La storia: Il formaggio di capra è uno dei tanti prodotti caseari che offre la provincia di Vicenza. La produzione appartiene dunque alla tradizione locale di allevamento delle capre, tipica soprattutto della zona dell’Altopiano di Asiago. Ancora oggi, presso gli allevatori caprini, si tramanda la produzione di caciocapra con regole tramandate oralmente tra i casari, che consentono di ottenere un formaggio particolare e molto apprezzato dagli estimatori. Il prodotto è citato nel volume “Il formaggio veneto. Itinerari per il palato”, AAVV, Piazzola sul Brenta, 1999.

Descrizione del prodotto: Il caciocapra è un formaggio prodotto con latte di capra intero termizzato proveniente da due mungiture, a pasta semicotta, dura. La coagulazione avviene per acidità naturale con l’aggiunta di caglio vegetale in polvere. È un formaggio di brevemedia stagionatura (da due a quattro mesi). Si presenta con forme cilindriche del peso variabile da 0,5 a 2 kg. Non presenta necessariamente pasta bianco-candida in quanto a mano a mano che invecchia, tende ad assumere colorazione più scura.

Processo di produzione: Il latte viene filtrato accuratamente con coli di plastica e filtri di carta per ottenere latte sano, esente da microrganismi che si possono sviluppare durante le fasi di stagionatura. Il latte della sera viene lasciato riposare tutta la notte e successivamente messo nella caldaia di rame assieme al latte della mungitura della mattina per la termizzazione a 65-67 ° C. Quindi si spegne il fuoco e lo si lascia riposare per 10-17 minuti a seconda delle condizioni climatiche e successivamente si immerge nel latte una serpentina all’interno della quale passa dell’acqua fredda che abbassa in breve tempo la temperatura del latte a 37°C. Si aggiunge, quindi, caglio secco diluito in un po’ d’acqua, si miscela con il latte e si lascia riposare per 15-20 minuti. Avvenute la coagulazione si rompe la cagliata ottenendo frammenti delle dimensioni di una nocciola e si lascia riposare per 1 minuto per ottenere lo spurgo del siero. Si lascia riposare altri 2 minuti, si riaccende il fuoco e si raggiungono i 45°C. Si spegne il fuoco, si lascia deporre la cagliata sul fondo e, con la “tela del casaro”, si estrae il formaggio dalla caldaia. Viene quindi messo nelle formelle di plastica per favorire lo scolo degli ultimi residui di siero. Le forme e si lasciano riposare tutta la notte e il giorno successivo si salano le facce e si mettono in una salamoia per un tempo variabile a seconda delle dimensioni, quindi si mettono nel locale maturazione e conservazione dove rimangono dai 2 ai 4 mesi.

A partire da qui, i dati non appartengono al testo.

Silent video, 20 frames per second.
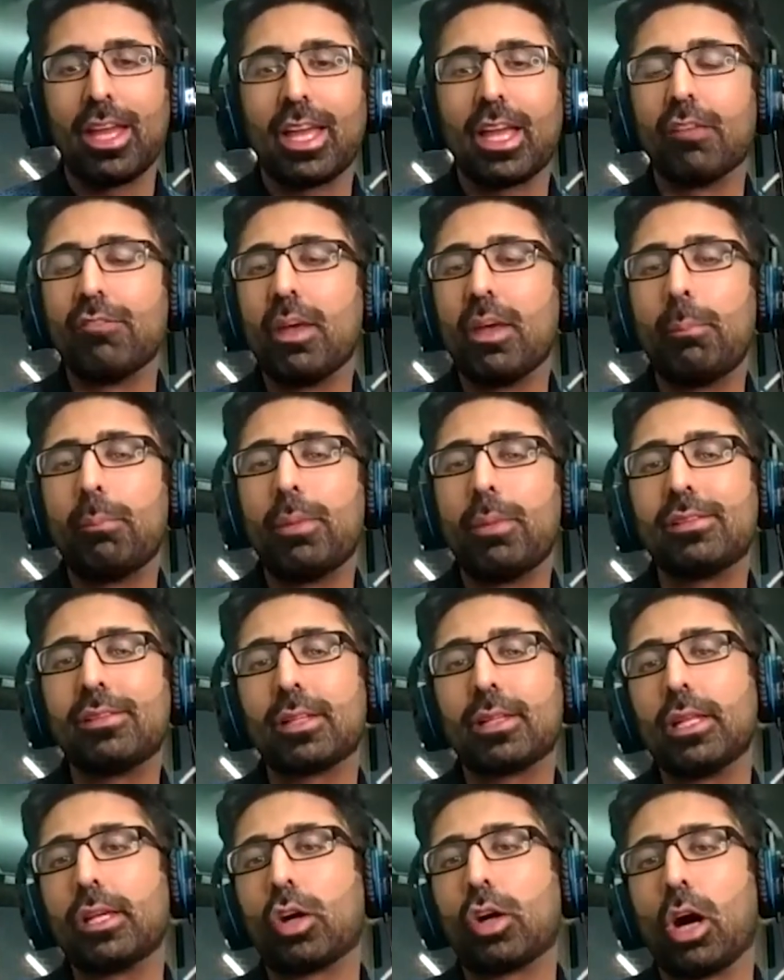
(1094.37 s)
if they
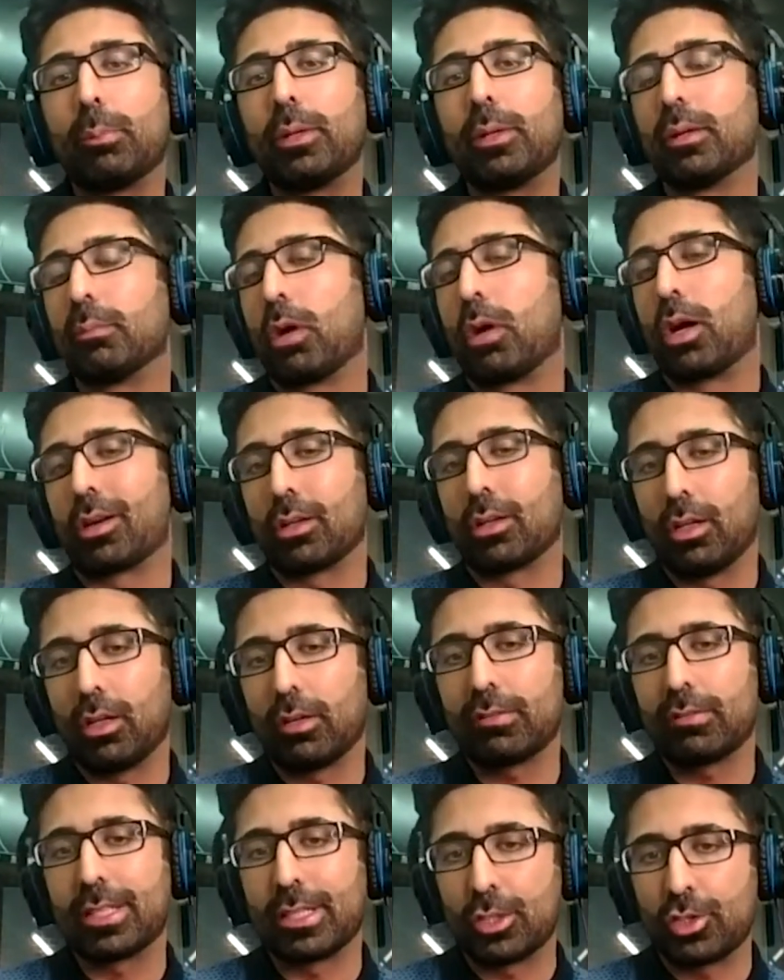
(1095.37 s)
basically copied a model
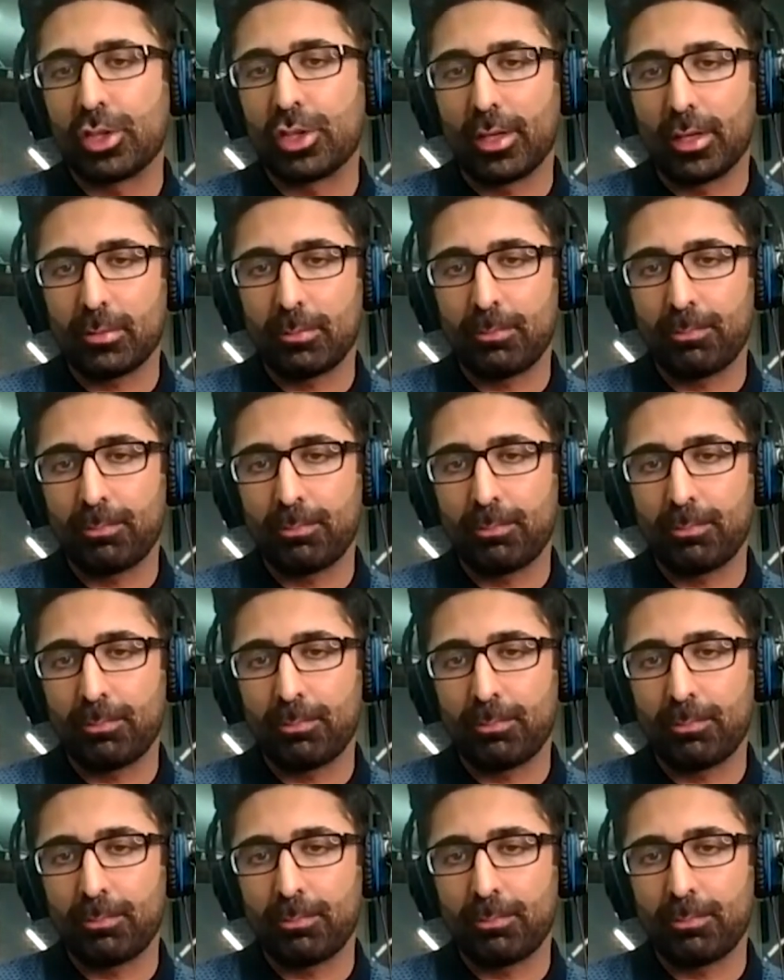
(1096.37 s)
off the internet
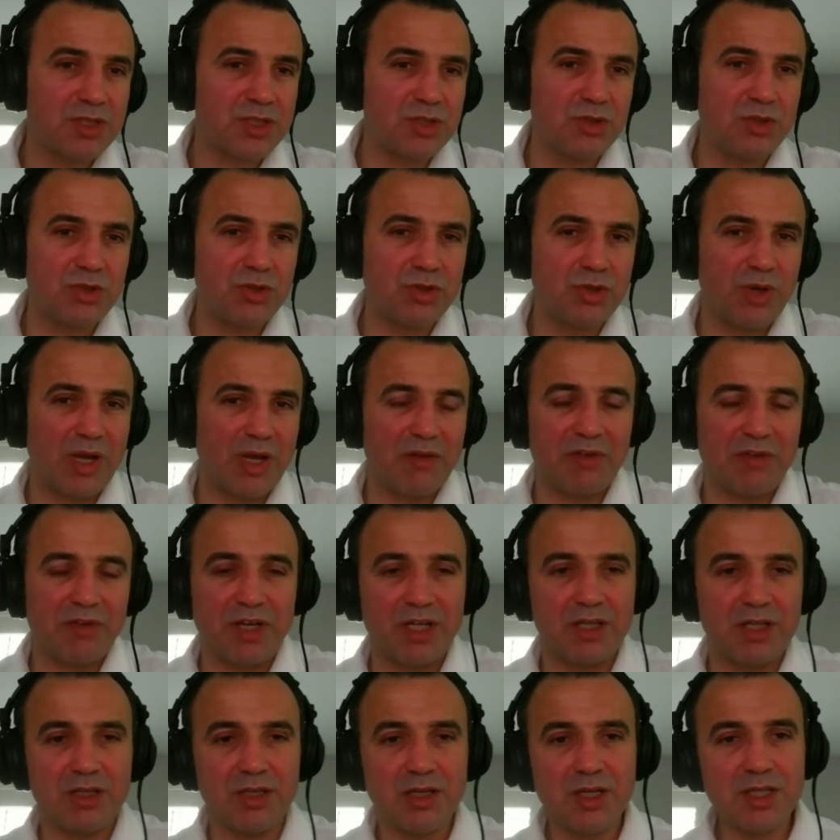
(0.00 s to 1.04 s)
Do you have
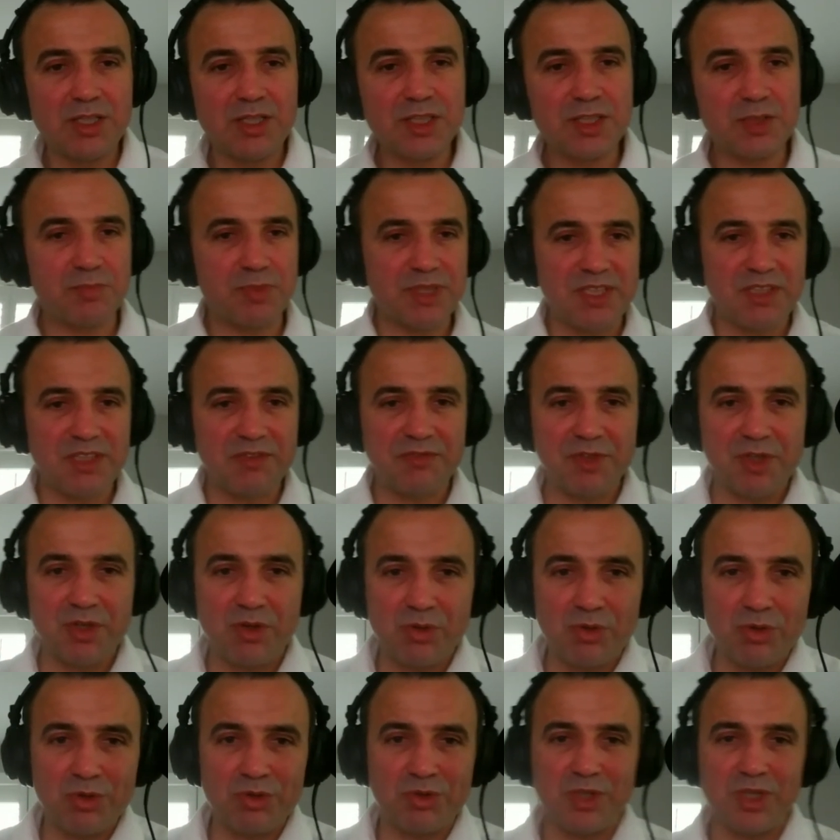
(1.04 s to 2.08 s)
any specific
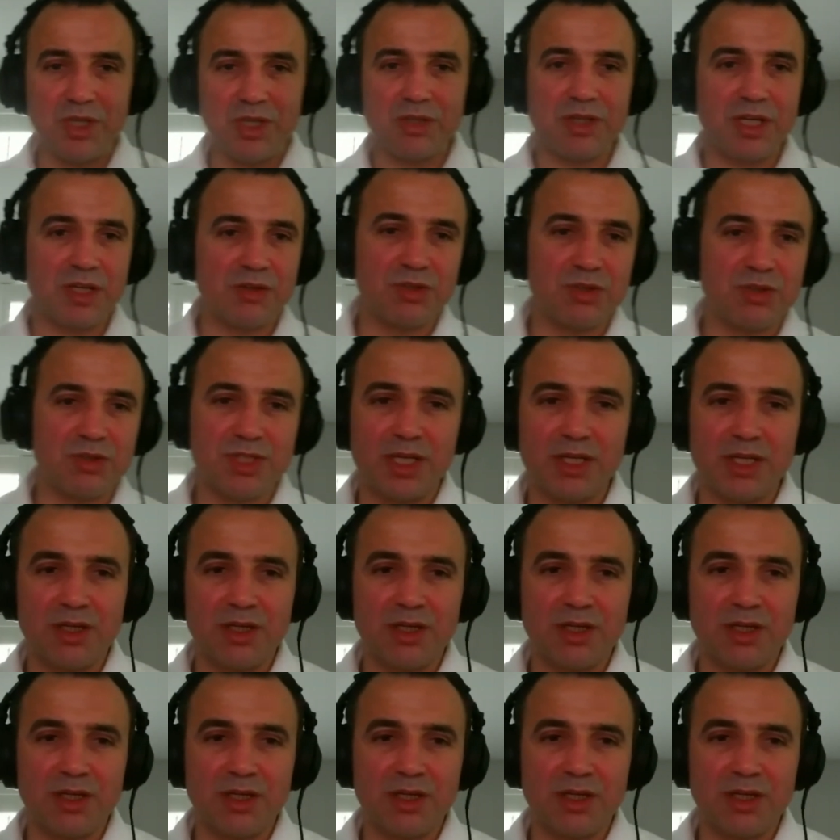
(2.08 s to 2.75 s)
routine that you say,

Reperibilità: Il prodotto è reperibile presso alcune malghe o le aziende agricole in cui vengono allevate le capre e lavorato il latte prodotto dagli animali. Alcuni rivenditori della zona e della città di Vicenza propongono il prodotto direttamente ai consumatori.

Usi: Il cacio di capra è un formaggio da pasto, dal gusto particolare, saporito, gustoso e leggermente piccante se stagionato. Può venire utilizzato come ingrediente per salse o ripieni e se stagionato, viene grattuggiato.